# Dijkstra's algorithm: choosing which point to begin with

Gold Member
In Dijkstra's algorithm (for an efficient way to find the shortest path between two given vertices, or nodes, in a graph), the only freedom the programmer has is to name which of the two given vertices one begins with. Is there any efficient way to tell which one of the two one should start with? That is, the answer will obviously be the same, but the total computing time, or number of steps, is likely to be different, according to one's choice.

## Answers and Replies

You mean, you want to first apply an algorithm to find out where start from and second apply the real algorithm? I guess that is possible if at the end provides savings.

The very first thing the occurs to me is to start on the node with the least number of connections. In any case, have you simply tried running the program and starting from one node and then starting from the other and see if there are real savings?

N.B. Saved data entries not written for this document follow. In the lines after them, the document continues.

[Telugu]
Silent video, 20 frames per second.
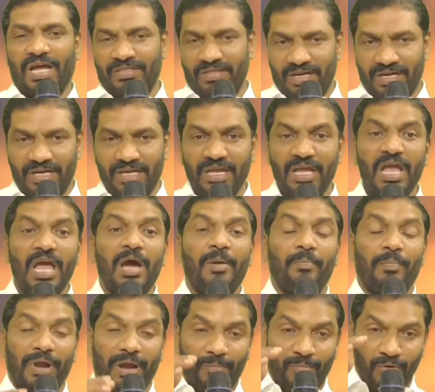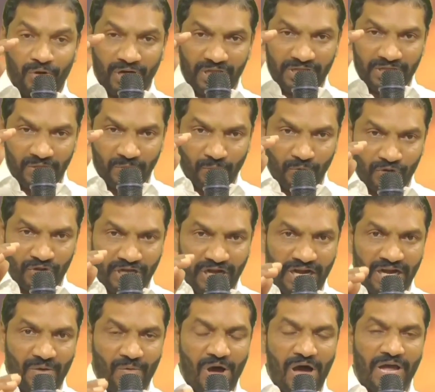కాదండి ప్రభునందు
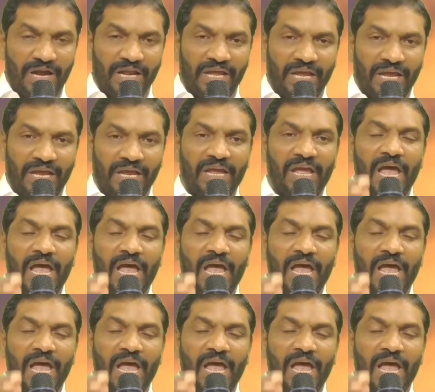మృతులైన వారే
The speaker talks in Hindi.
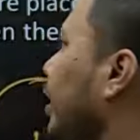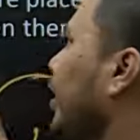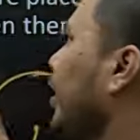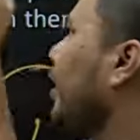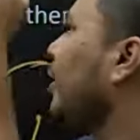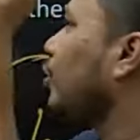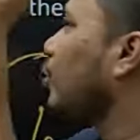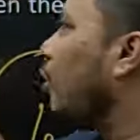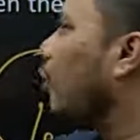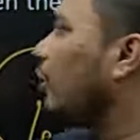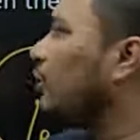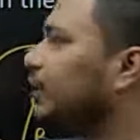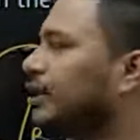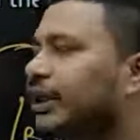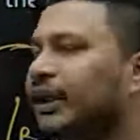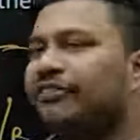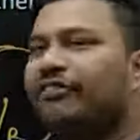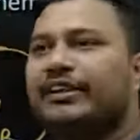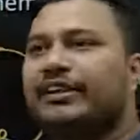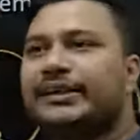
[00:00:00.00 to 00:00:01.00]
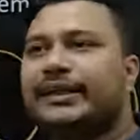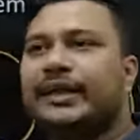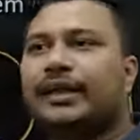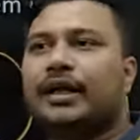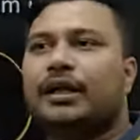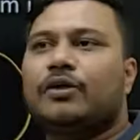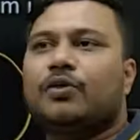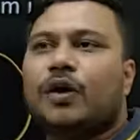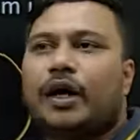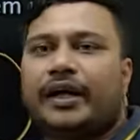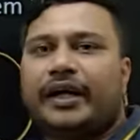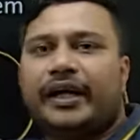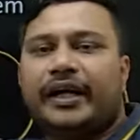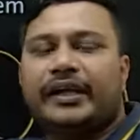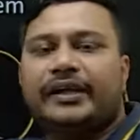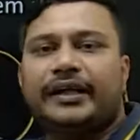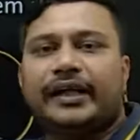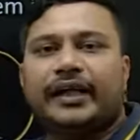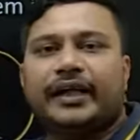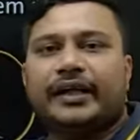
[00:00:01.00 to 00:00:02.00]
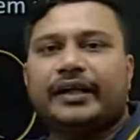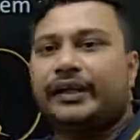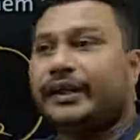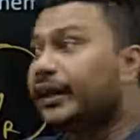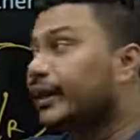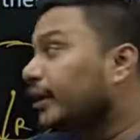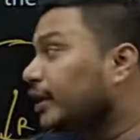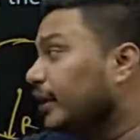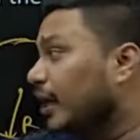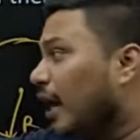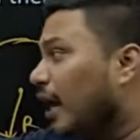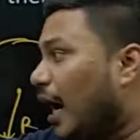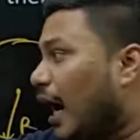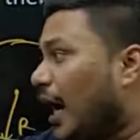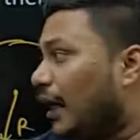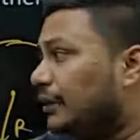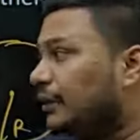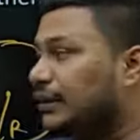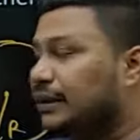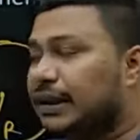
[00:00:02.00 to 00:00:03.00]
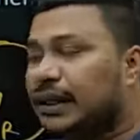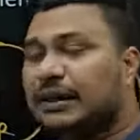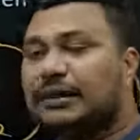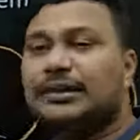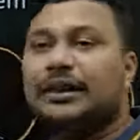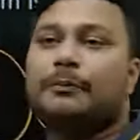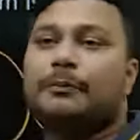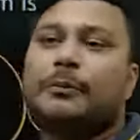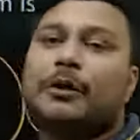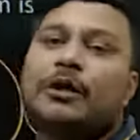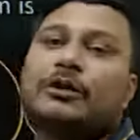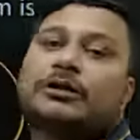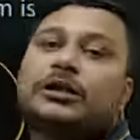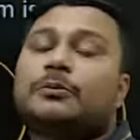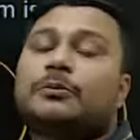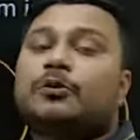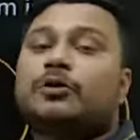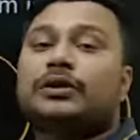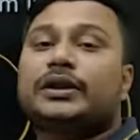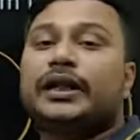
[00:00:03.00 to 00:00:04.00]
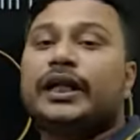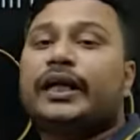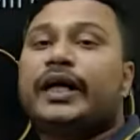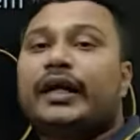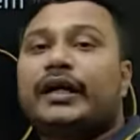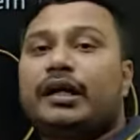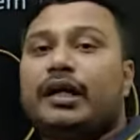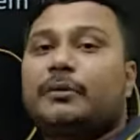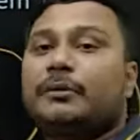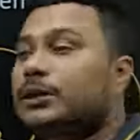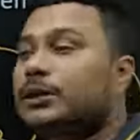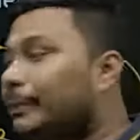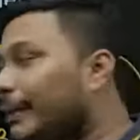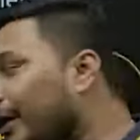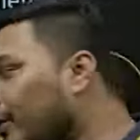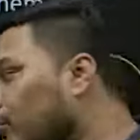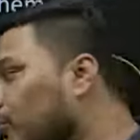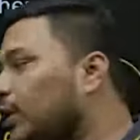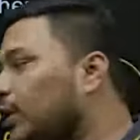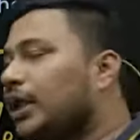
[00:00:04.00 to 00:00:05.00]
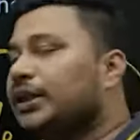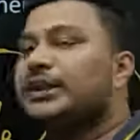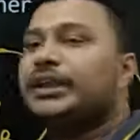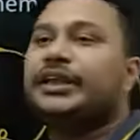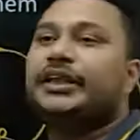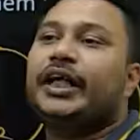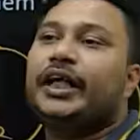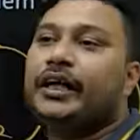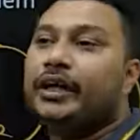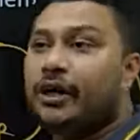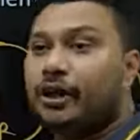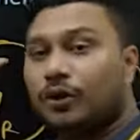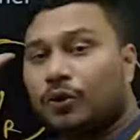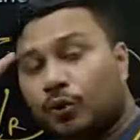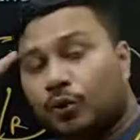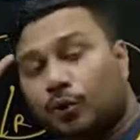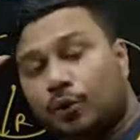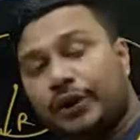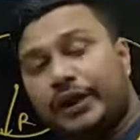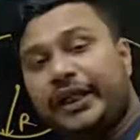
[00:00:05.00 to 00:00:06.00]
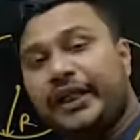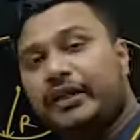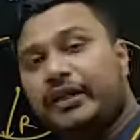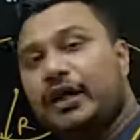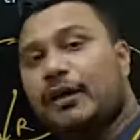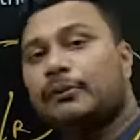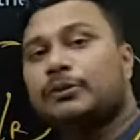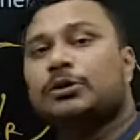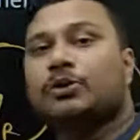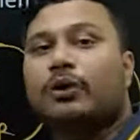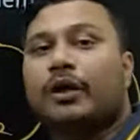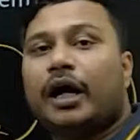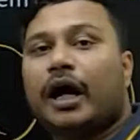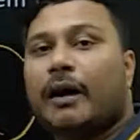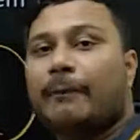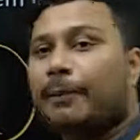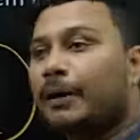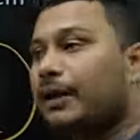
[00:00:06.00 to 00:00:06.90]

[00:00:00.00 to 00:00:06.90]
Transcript: कि कौन सी फिजिकल क्वांटिटी दे रखी है आंसर सिर्फ और सिर्फ उसी के टर्म्स में होना चाहिए उन्हीं टर्म्स को यहां पर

Is your graph bi-directional? I presume your worry is a moot point for a directional graph where if you want to go from A to B, you would really need to start from A, I guess.

my 2 cents

• nomadreid
Gold Member
Thanks for your 2 cents, gsal. I will now convert it to local currency....:)
Yes, I would ideally first run a program that did not cost too much (in computer time) in order to select which one of the two given points to use as starting points, and then run the full algorithm. I am referring to an undirected (bidirectional) graph. Running the algorithm on a test graph or two to see which one comes out better is not sufficient -- there is no guarantee that the result of a couple of graphs will work on other graphs. Also there may be other factors that how many connections there are at first.... I am not convinced that starting with the end with fewest connections is necessarily the best.

Well...I just read a bit of the Wikipedia page for Dijkstra's algorightm...I guess I should have done that in the first place...anyway, it does not seem that complicated at all and it is exhaustive; so, I don't know what kind of algorithm you would initially apply just to find out where to start...may as well start applying Dijkstra's right away.

So, I guess that if you start on node A, you get one SPT starting on A; and if you start on B, you get a SPT starting on B....BUT, I presume the path connecting A to B would be exactly the same on both trees.

One thing you COULD do to improve solution time is to cut Dijkstra's loops short...in other words, if all you want is A to B and not the entire tree...as soon as both A and B are in the solved for set, you can quite the do-loops.

• nomadreid
Gold Member
gsal, thanks. Yes, the algorithm could be made more efficient by eliminating loops. But I do not know whether the running time would be significantly different if you started went from A to B or B to A: that is part of the question (such an algorithm as I am searching for would not exist if there were no difference). That is, I would like to know if there is a difference, and if so, what. It is not obvious that there would be a difference, and it is not obvious that there wouldn't, so I am asking. Anyway, while we are on the question of this algorithm, one thing that strikes me is that the algorithm does not take into account what to do when there are two or more points with the same value assignment and both minimal. That is, what if your algorithm, giving the values to the points, gets to the situation where the algorithm has assigned the values (which are distances to the origin along the paths regarded up to that point) to the neighbors of a current node, and there are two points that fulfill the requirement of being a minimum amongst all the values of all the neighbors? It looks as if it would not be very hard to construct a graph that would make the algorithm freeze in indecision.